Nosso passeio foi divertido e bastante interessante. Tivemos que subir e descer paredões de pedra até chegar a Pukara e a Carolina nos mostrou a pedra onde eram feitos sacrifícios e os locais onde os Lickan Antay habitavam e enterravam seus mortos. Tudo muito lindo, mas o fato de estarmos no meio do deserto sem um carro que funcionasse adequadamente não nos abandonou. Todo mundo comentava em tom de piada, mas no fundo havia um medinho de ter que dormir por ali.
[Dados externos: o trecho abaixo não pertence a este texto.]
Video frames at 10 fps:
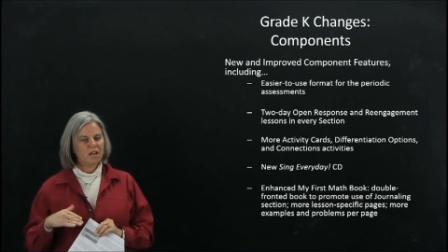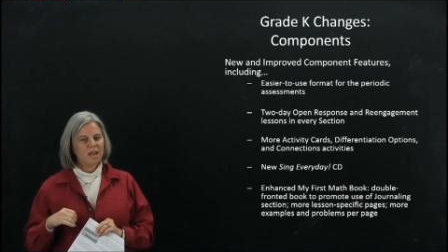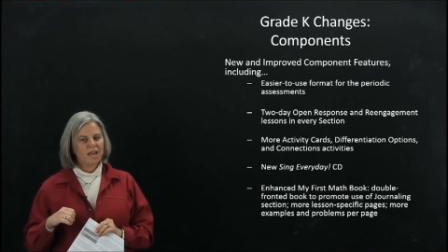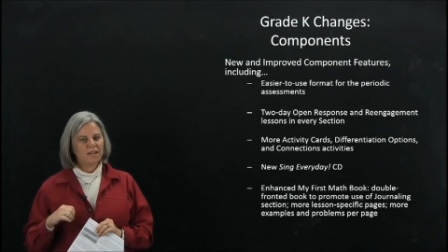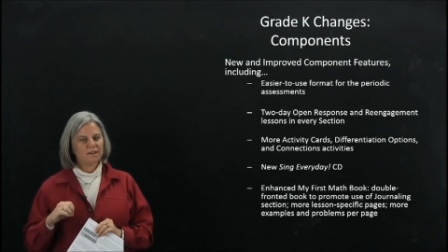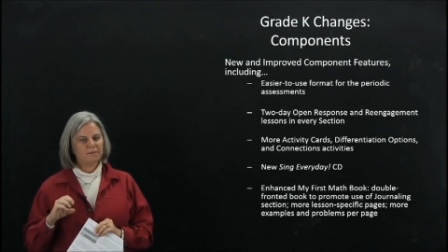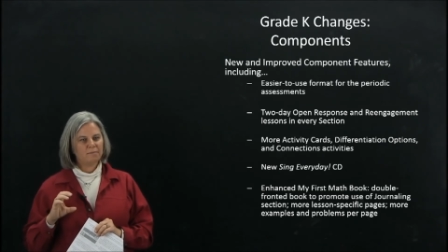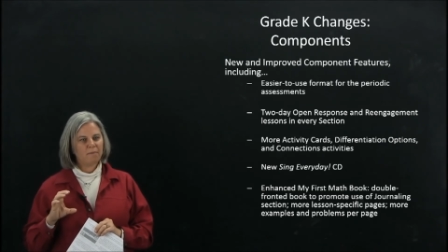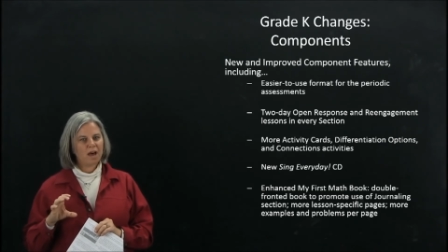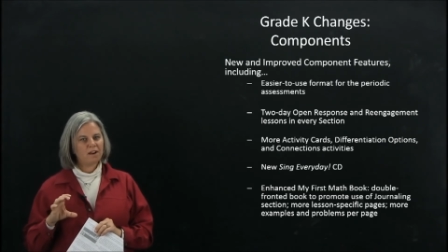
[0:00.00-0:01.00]
and
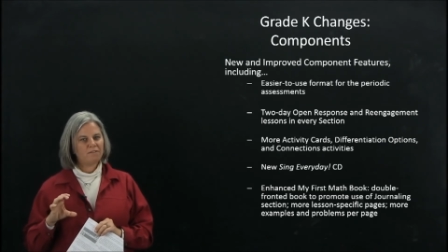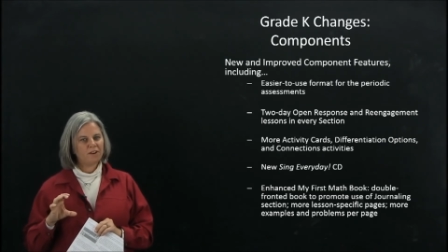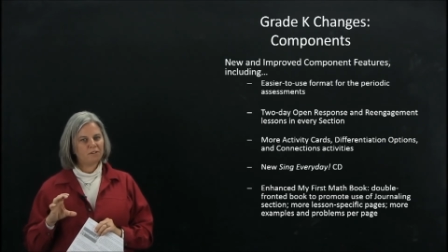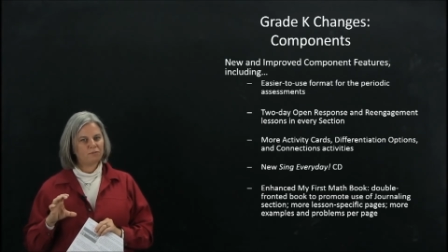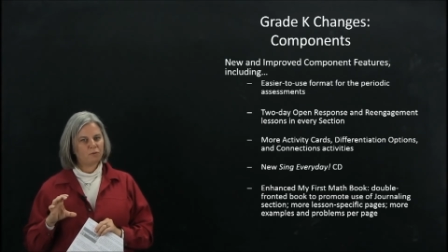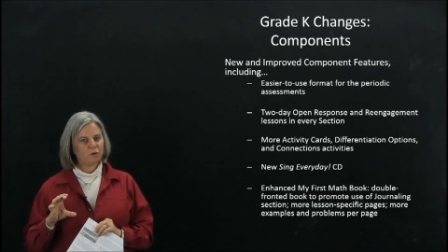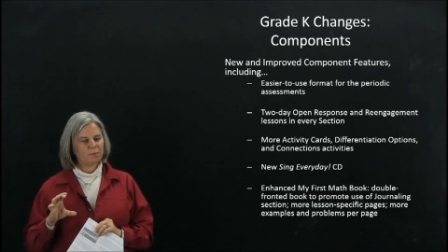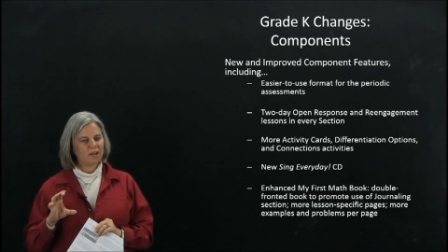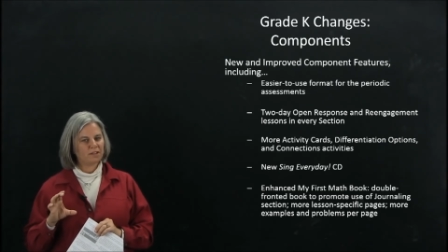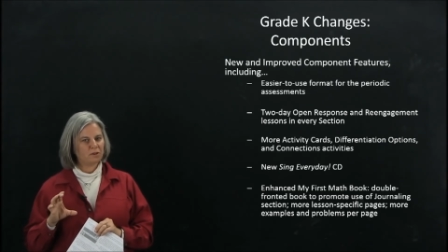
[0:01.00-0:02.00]
modify the
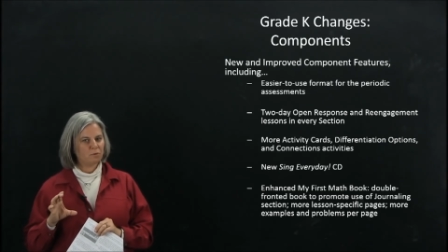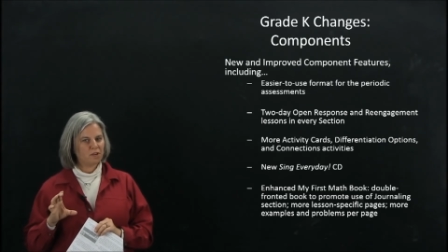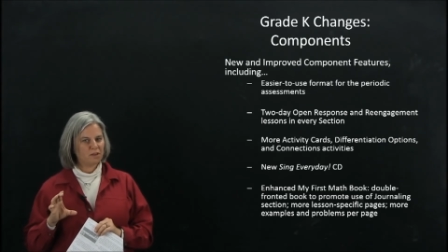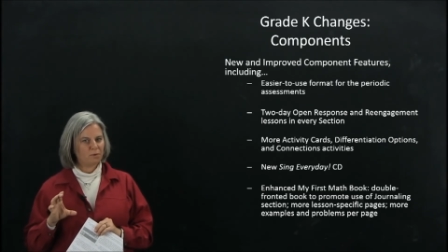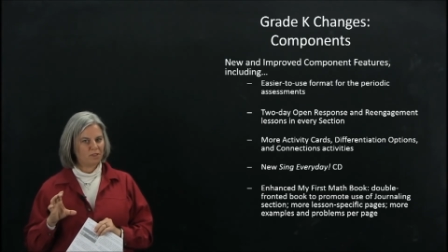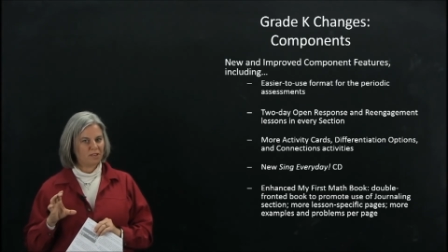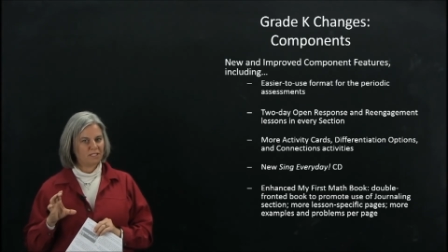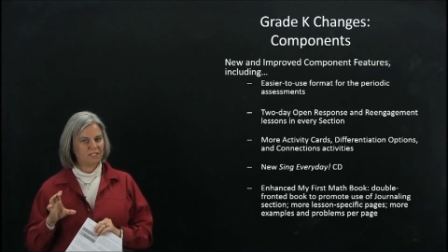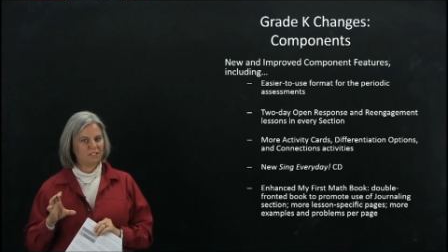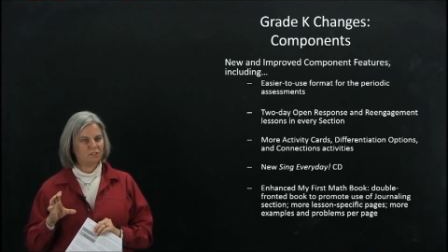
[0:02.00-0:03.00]
format in a way that we think
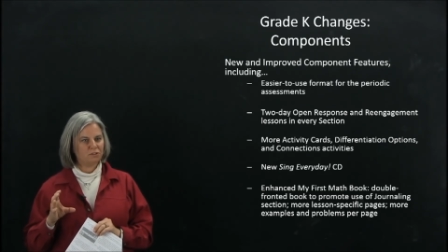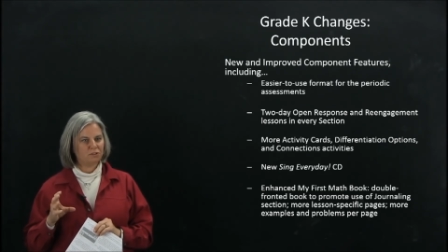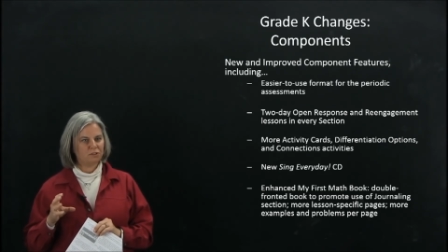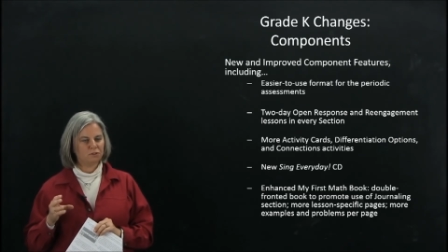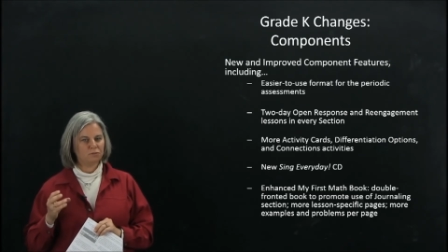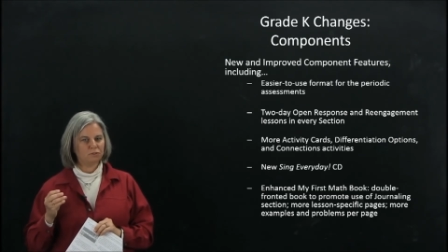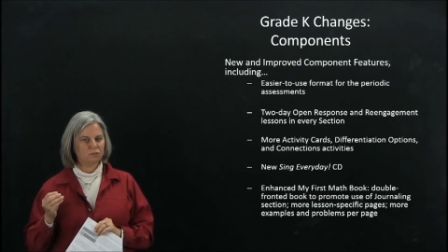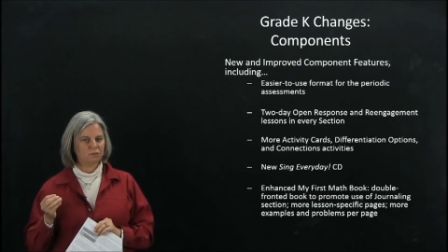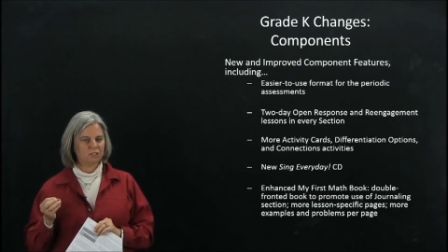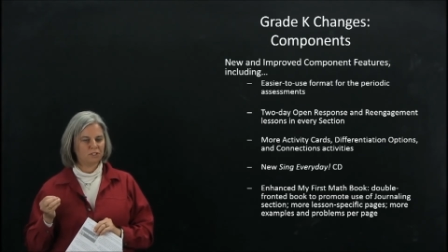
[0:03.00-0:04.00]
is easier to use.
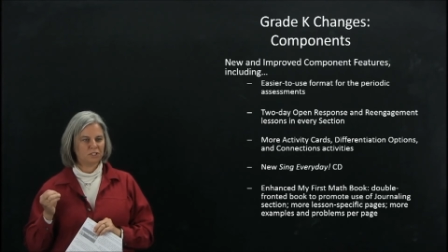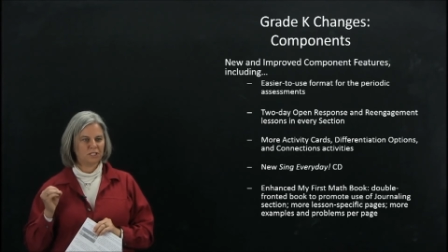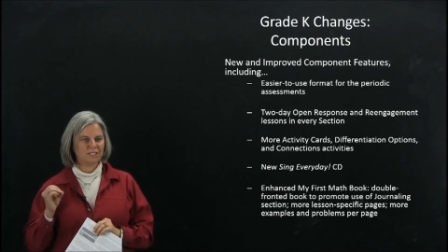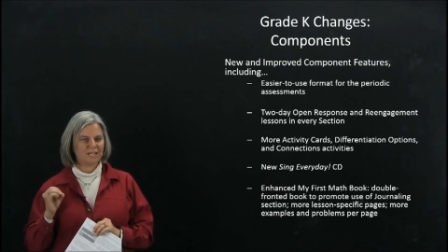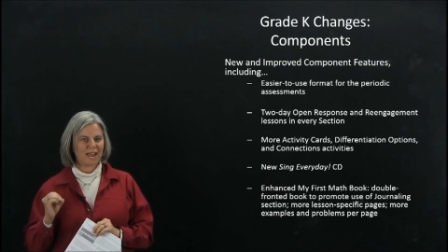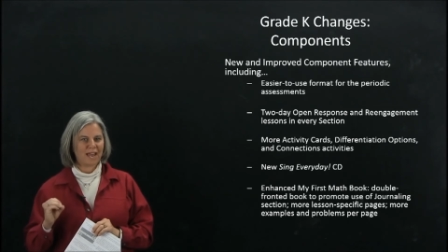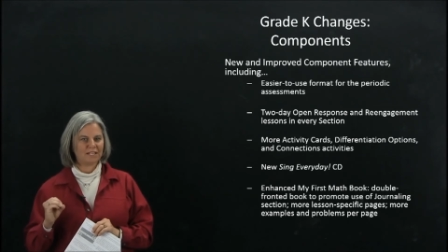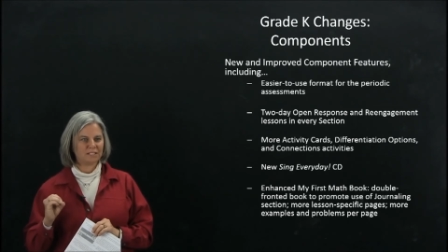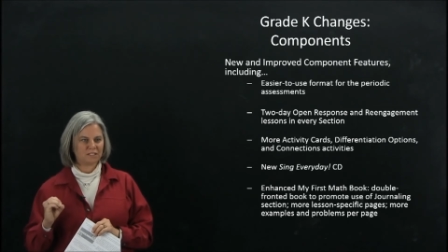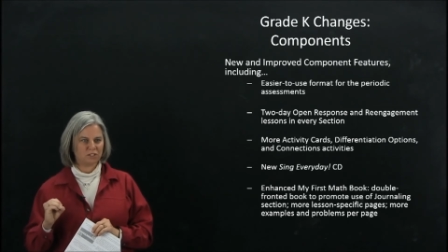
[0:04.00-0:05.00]
So essentially the
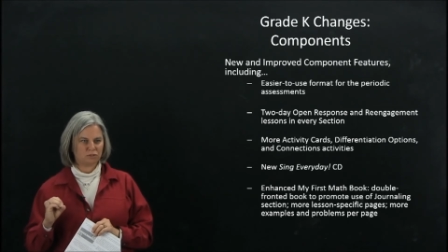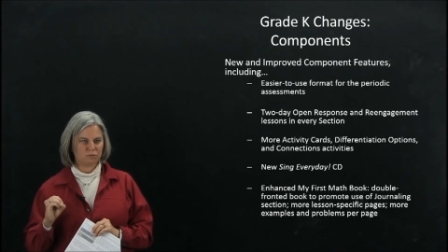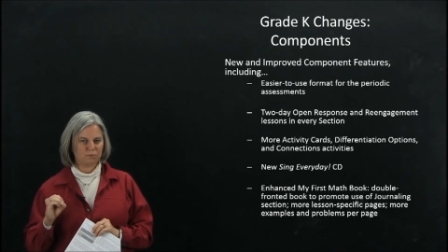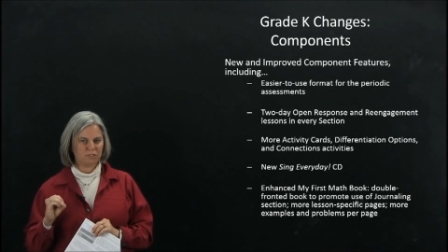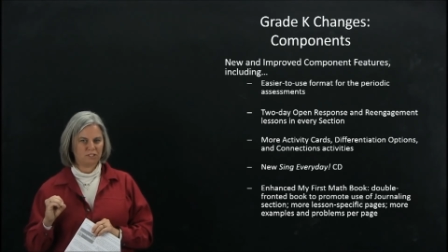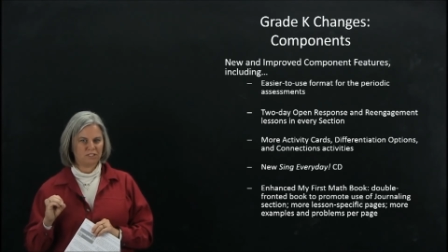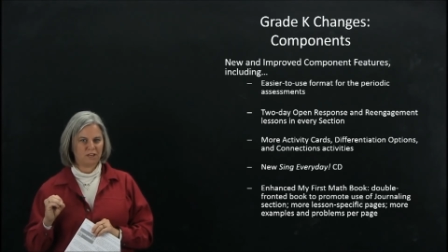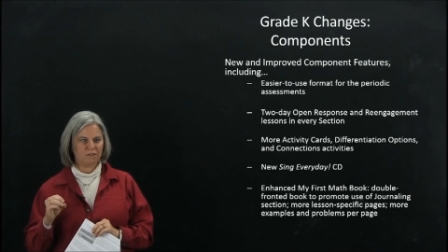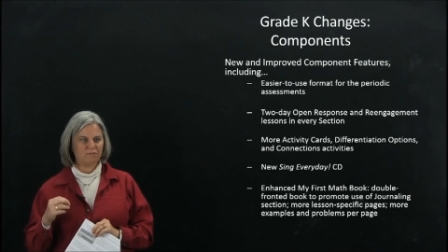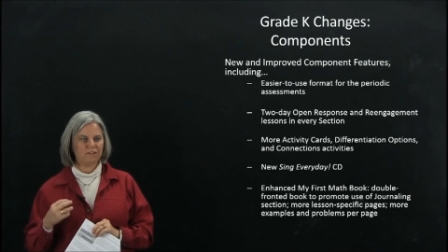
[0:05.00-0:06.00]
task description
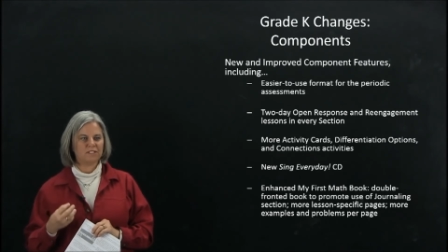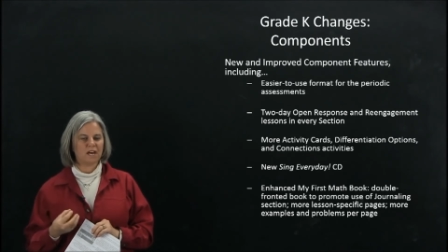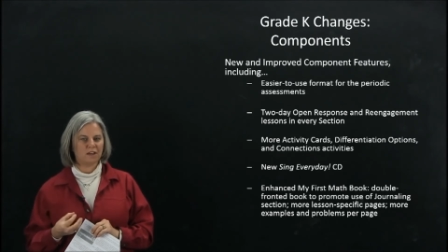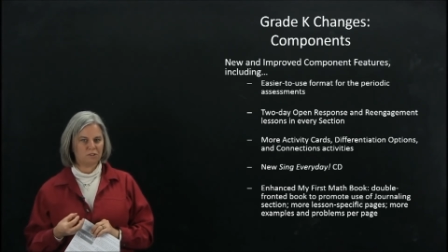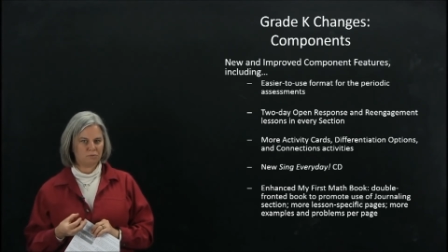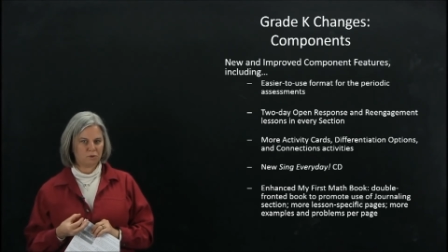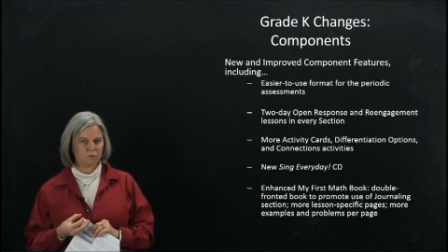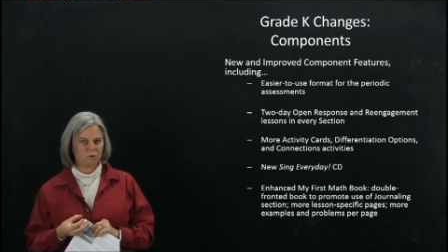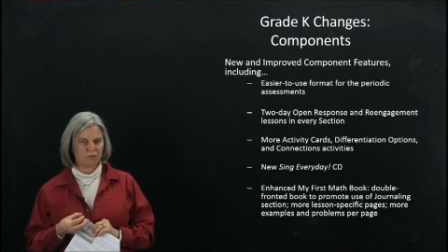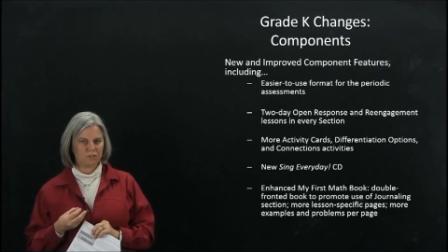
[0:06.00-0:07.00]
itself is on the
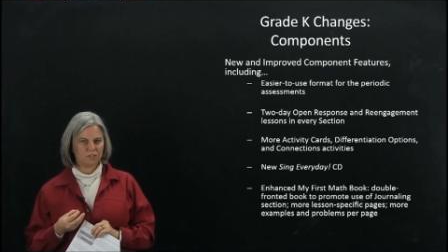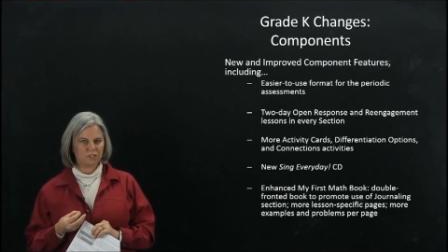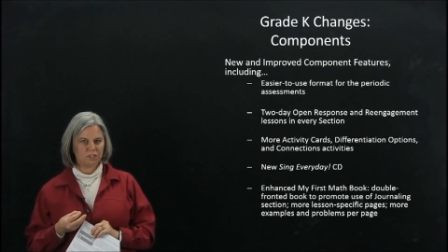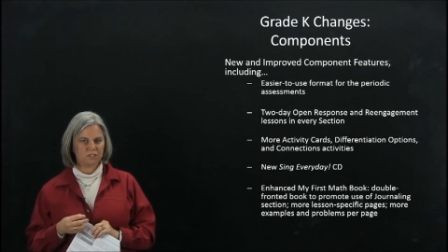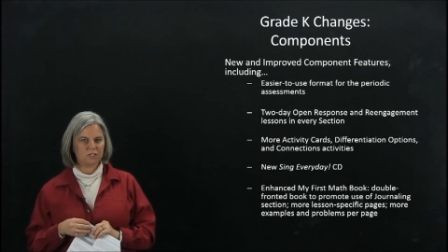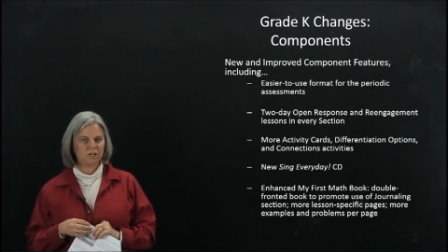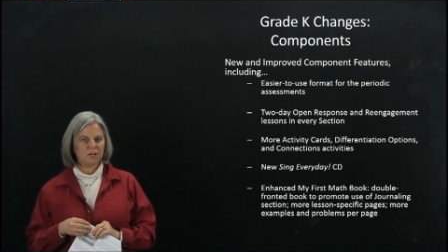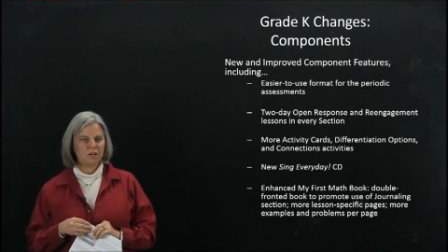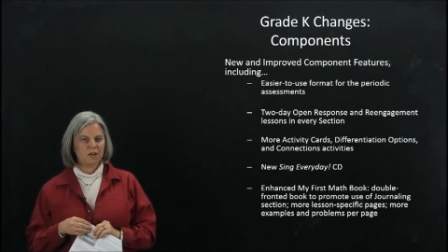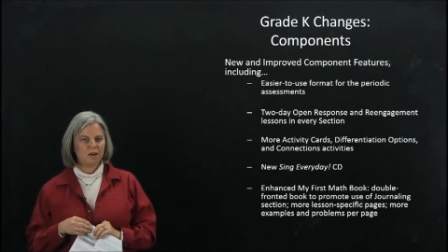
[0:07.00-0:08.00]
recording sheet.
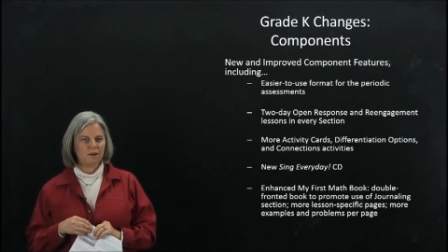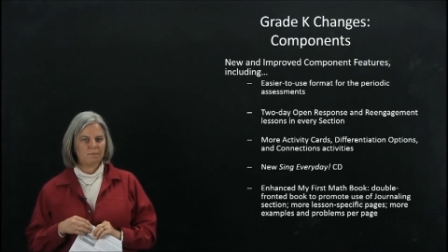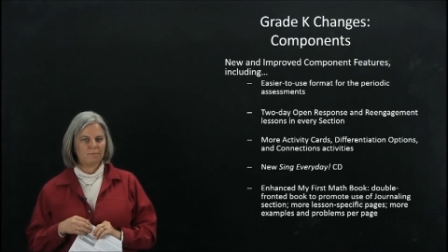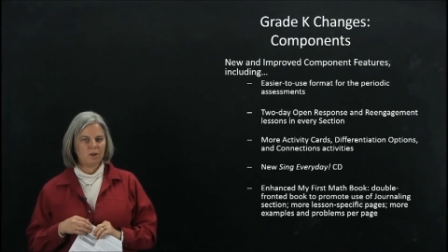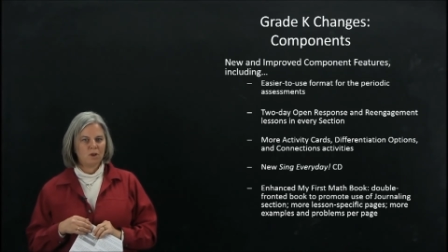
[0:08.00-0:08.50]
Um,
Estamos ferrados e presos no meio do nada
As expectativas não eram boas: carro quebrado e tempestade de areia surgindo
Tempestade de areia
Nós sem ter pra onde correr e uma tempestade de areia se aproximando. É muita sorte!!
Pukara do sítio arqueológico.
Pukara do sítio arqueológico.
osso humano encontrado na Pukara
Pedaço de osso humano encontrado na Pukara. A gente não queria acabar assim

Voltamos ao local onde a van estava estacionada e quando havíamos decidido começar a caminhar de volta pra San Pedro eis que surge a salvação. Hector conseguiu chegar até em casa e estava voltando com outro carro para nos resgatar. As moças da expedição tiveram preferência (ainda bem, pois eu precisava urgentemente de um banheiro). O Diego, um chileno e o casal de espanhóis ficaram com o guia e com a van estragada. Resumo da história: o guia arrancou a tal peça que não estava funcionando direito e eles conseguiram chegar “no embalo” até a casa dele onde a Carolina os resgatou e levou até San Pedro de Atacama. Assista a “novelinha” abaixo: O deserto, que atravessei. Ninguém me viu passar… E se divirta com nossa saga no meio do Atacama.

CONCLUSÃO: Há males que vêm para o bem. Já imaginou se essa van quebra no meio do Salar de Tara que é longe pra caramba? Aí não ia ter pernas suficientes pra nos tirar da enrascada e com certeza teríamos que dormir no meio do nada.